Task statement | Omit the images. Reproduce each line of the records exactly as it appears.

-- Opening Marker --

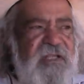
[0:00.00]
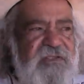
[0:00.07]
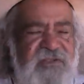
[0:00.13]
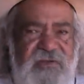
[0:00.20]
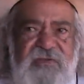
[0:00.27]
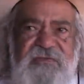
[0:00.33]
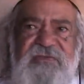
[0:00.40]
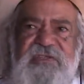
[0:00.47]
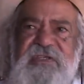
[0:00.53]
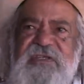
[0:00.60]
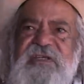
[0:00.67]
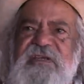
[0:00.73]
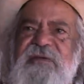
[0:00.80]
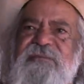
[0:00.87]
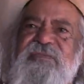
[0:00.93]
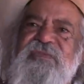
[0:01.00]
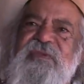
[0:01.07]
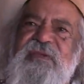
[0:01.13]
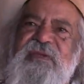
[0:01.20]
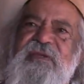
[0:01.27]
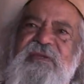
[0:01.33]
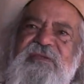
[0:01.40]
health service here.
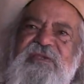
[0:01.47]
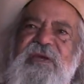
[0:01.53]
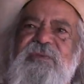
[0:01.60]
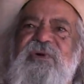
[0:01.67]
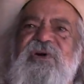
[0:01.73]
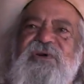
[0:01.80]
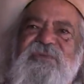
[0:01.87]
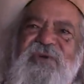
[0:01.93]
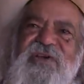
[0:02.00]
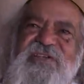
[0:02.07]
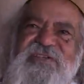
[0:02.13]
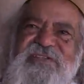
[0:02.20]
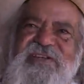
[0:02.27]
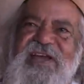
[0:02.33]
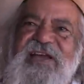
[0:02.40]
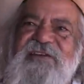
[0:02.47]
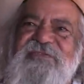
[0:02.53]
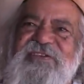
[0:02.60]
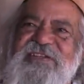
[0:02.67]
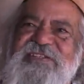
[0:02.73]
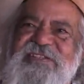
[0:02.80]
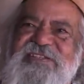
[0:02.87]
They were on my staff
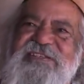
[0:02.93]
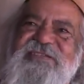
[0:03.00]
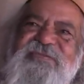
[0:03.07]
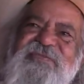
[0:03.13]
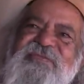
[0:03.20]
list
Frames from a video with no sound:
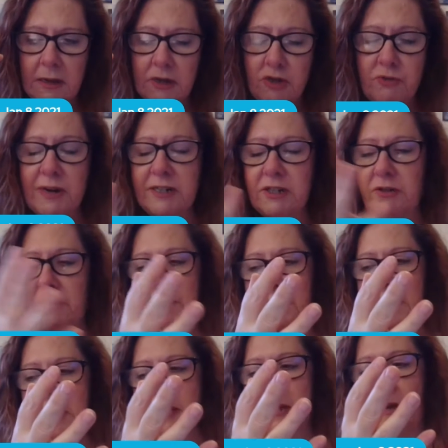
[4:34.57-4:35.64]
director of
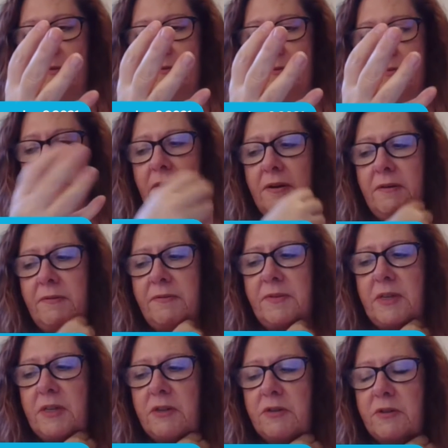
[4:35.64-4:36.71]

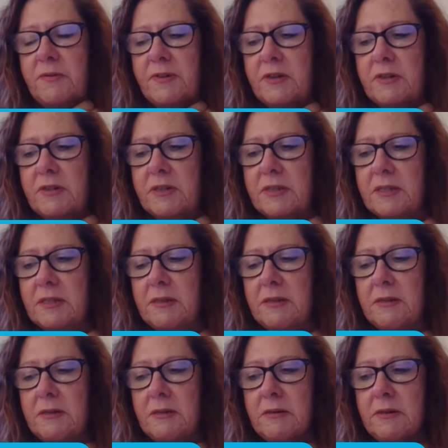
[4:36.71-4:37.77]
the universe.
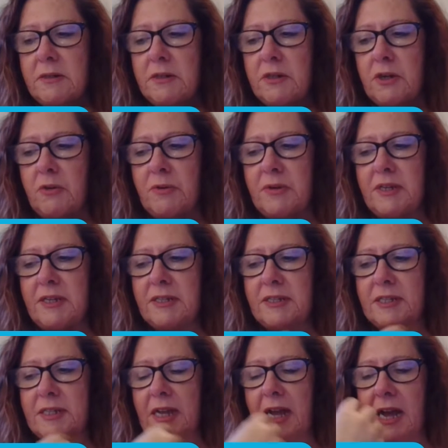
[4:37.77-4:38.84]
You know, he
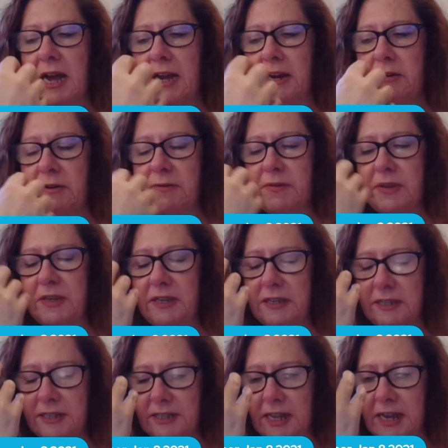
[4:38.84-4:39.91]
is
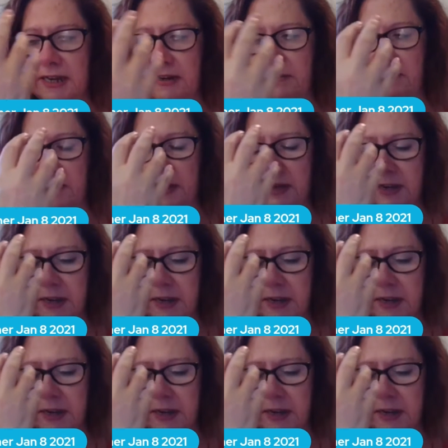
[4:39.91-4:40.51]
that of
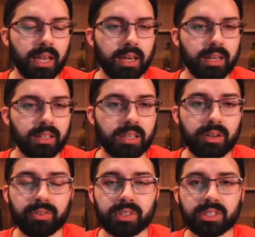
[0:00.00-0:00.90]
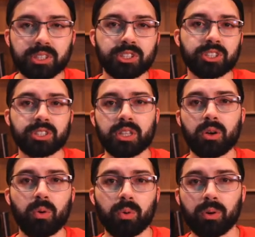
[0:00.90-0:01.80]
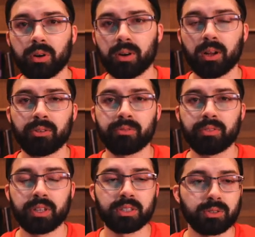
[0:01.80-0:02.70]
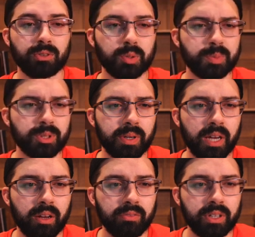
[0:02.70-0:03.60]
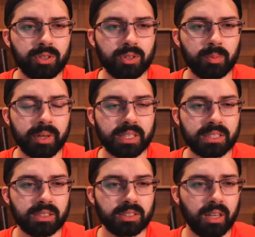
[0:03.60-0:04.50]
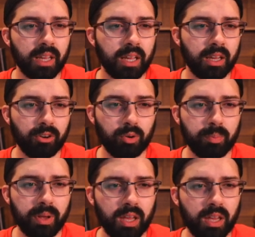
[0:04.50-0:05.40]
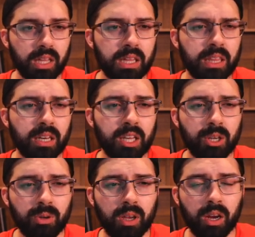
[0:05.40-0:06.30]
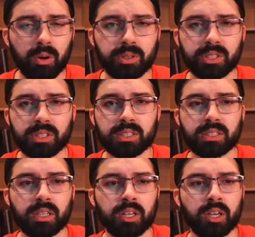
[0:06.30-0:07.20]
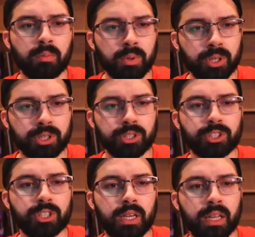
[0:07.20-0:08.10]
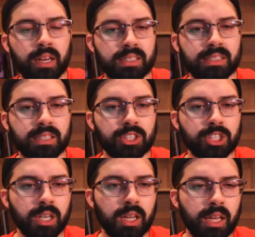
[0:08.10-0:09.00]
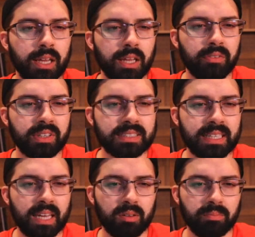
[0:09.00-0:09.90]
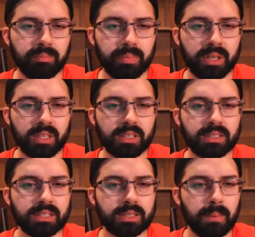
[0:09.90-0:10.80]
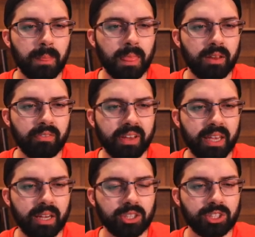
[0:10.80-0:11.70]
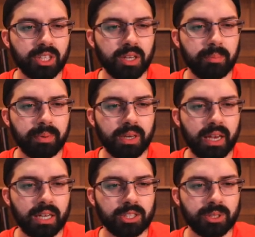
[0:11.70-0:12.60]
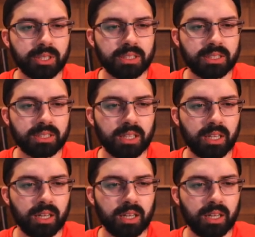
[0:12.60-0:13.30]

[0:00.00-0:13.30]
and the difference is just the order of these groups. So we have internal medicine, group A, then acute care, which is emerge and anesthesia, have an exam, peds, vacation, pediatrics,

-- Closing Marker --

Problem solution |
[0:00.00]
[0:00.07]
[0:00.13]
[0:00.20]
[0:00.27]
[0:00.33]
[0:00.40]
[0:00.47]
[0:00.53]
[0:00.60]
[0:00.67]
[0:00.73]
[0:00.80]
[0:00.87]
[0:00.93]
[0:01.00]
[0:01.07]
[0:01.13]
[0:01.20]
[0:01.27]
[0:01.33]
[0:01.40]
health service here.
[0:01.47]
[0:01.53]
[0:01.60]
[0:01.67]
[0:01.73]
[0:01.80]
[0:01.87]
[0:01.93]
[0:02.00]
[0:02.07]
[0:02.13]
[0:02.20]
[0:02.27]
[0:02.33]
[0:02.40]
[0:02.47]
[0:02.53]
[0:02.60]
[0:02.67]
[0:02.73]
[0:02.80]
[0:02.87]
They were on my staff
[0:02.93]
[0:03.00]
[0:03.07]
[0:03.13]
[0:03.20]
list
Frames from a video with no sound:
[4:34.57-4:35.64]
director of
[4:35.64-4:36.71]

[4:36.71-4:37.77]
the universe.
[4:37.77-4:38.84]
You know, he
[4:38.84-4:39.91]
is
[4:39.91-4:40.51]
that of
[0:00.00-0:00.90]
[0:00.90-0:01.80]
[0:01.80-0:02.70]
[0:02.70-0:03.60]
[0:03.60-0:04.50]
[0:04.50-0:05.40]
[0:05.40-0:06.30]
[0:06.30-0:07.20]
[0:07.20-0:08.10]
[0:08.10-0:09.00]
[0:09.00-0:09.90]
[0:09.90-0:10.80]
[0:10.80-0:11.70]
[0:11.70-0:12.60]
[0:12.60-0:13.30]

[0:00.00-0:13.30]
and the difference is just the order of these groups. So we have internal medicine, group A, then acute care, which is emerge and anesthesia, have an exam, peds, vacation, pediatrics,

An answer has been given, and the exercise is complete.